Lance Corporal Franklin George Osborne died November 18, 1916, at the horrific Battle of the Somme, where 1,000,000 men were wounded or killed. On that plain of death, his body was never recovered. Instead, his name is inscribed on the Menin Gate at the Vimy Memorial.
Sergeant Charles Allen Fisher was killed by a sniper’s bullet on May 3, 1917, somewhere near Vimy Ridge. Patrols couldn’t recover his body in subsequent shelling. There is a single photo of him, in uniform, on a wall at the Iroquois Legion. His name is also carved on the Menin Gate on the Memorial.
Captain William E. Thwaite was killed at the battle of Amiens on August 10, 1918, while leading his men through the gunfire and bombs. He is buried in the Fouquescourt British Cemetery. A small rose bush blooms every year over his resting place, plot 111E.I.
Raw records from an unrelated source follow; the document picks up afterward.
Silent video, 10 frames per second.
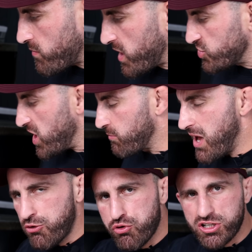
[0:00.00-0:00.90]
same
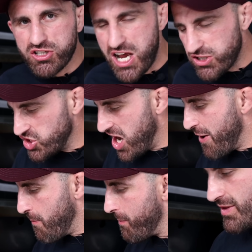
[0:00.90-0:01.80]
cut, cooked exact
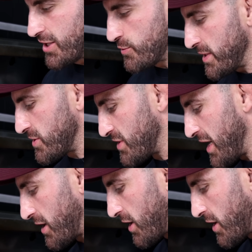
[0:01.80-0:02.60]
same, the expensive steak I'm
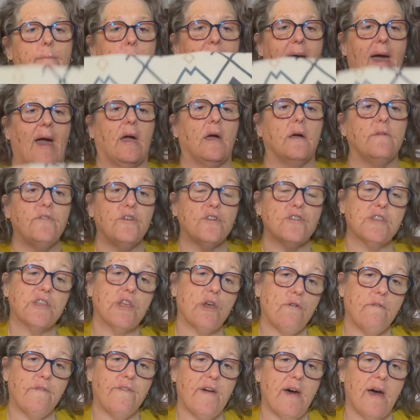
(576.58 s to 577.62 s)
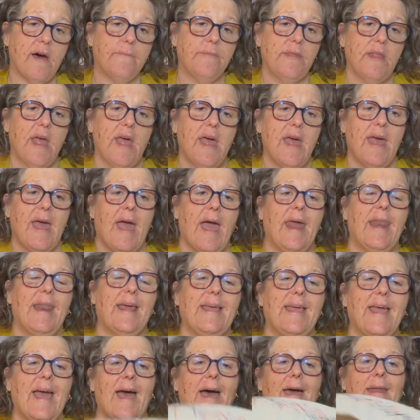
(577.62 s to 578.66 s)
back of your sofa. And
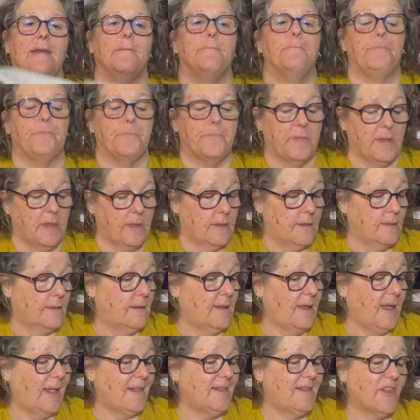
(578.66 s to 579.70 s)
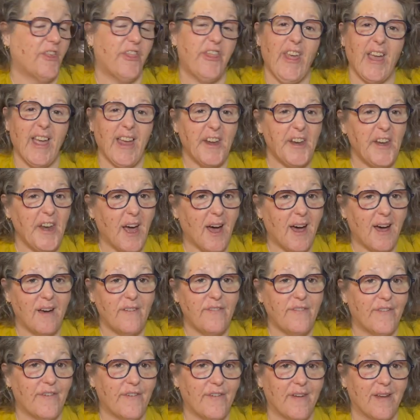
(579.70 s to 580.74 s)
again, it's thick
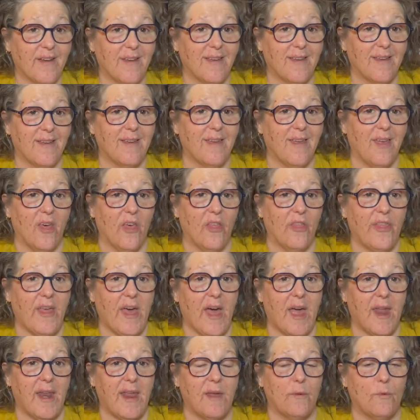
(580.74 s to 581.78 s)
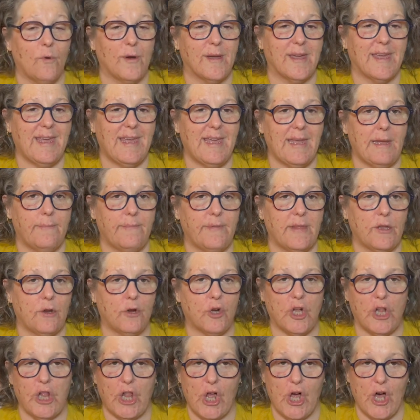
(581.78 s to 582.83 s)
enough that it will keep little
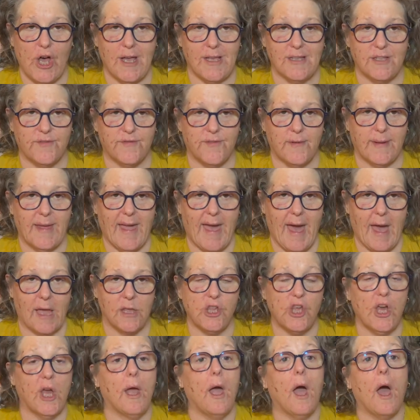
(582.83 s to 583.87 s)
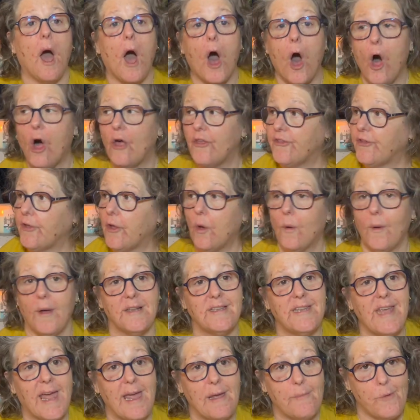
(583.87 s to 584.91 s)
claws from catching. Also a
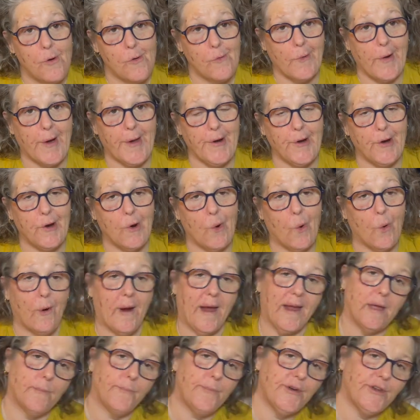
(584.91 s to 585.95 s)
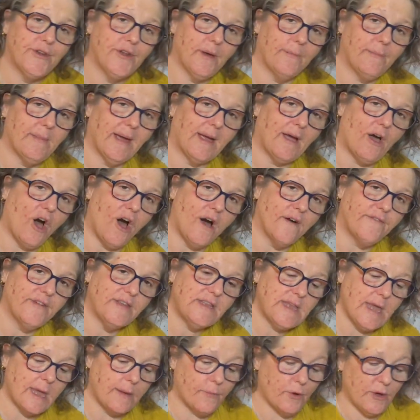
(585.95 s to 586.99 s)
table runner, or I could put it on my coffee
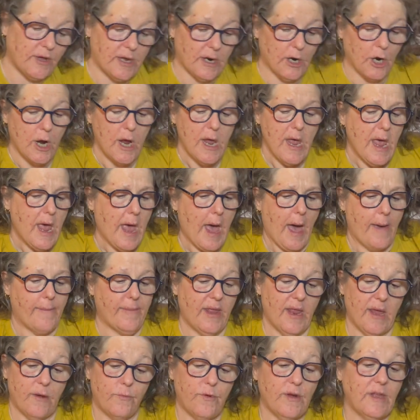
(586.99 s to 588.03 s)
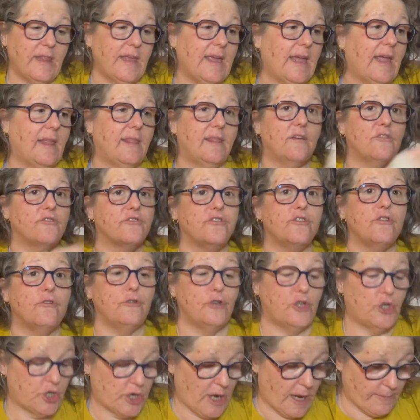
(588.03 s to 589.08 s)
table here. I mean, it really, there's no
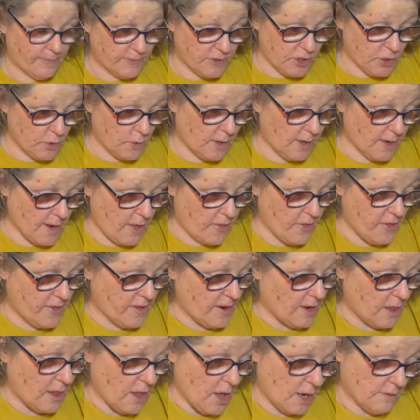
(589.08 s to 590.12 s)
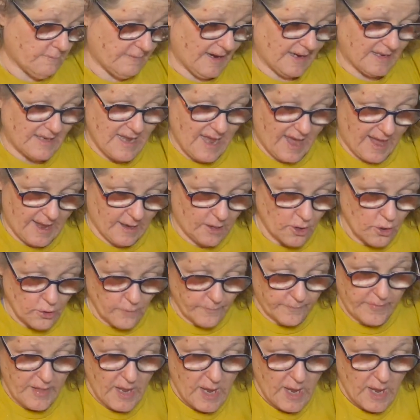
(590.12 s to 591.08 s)
shape to it other than a long rectangle.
Private David Allan Robertson was killed on October 12, 1918, at Valenciennes. Possibly he got to see his 23rd birthday. His body was never found. His name appears at Vimy, carved into the Tyne Cot Cemetery. Less than four weeks after Allan Robertson died, on November 11, 1918, the German forces surrendered unconditionally. The Great War was over.
But Brock Wells, Frank Wert, Allan Robertson, Will Thwaite, Frank Osborne and Allen Fisher, of St. John’s Anglican parish, Iroquois, didn’t come home: For God, for King, for Country.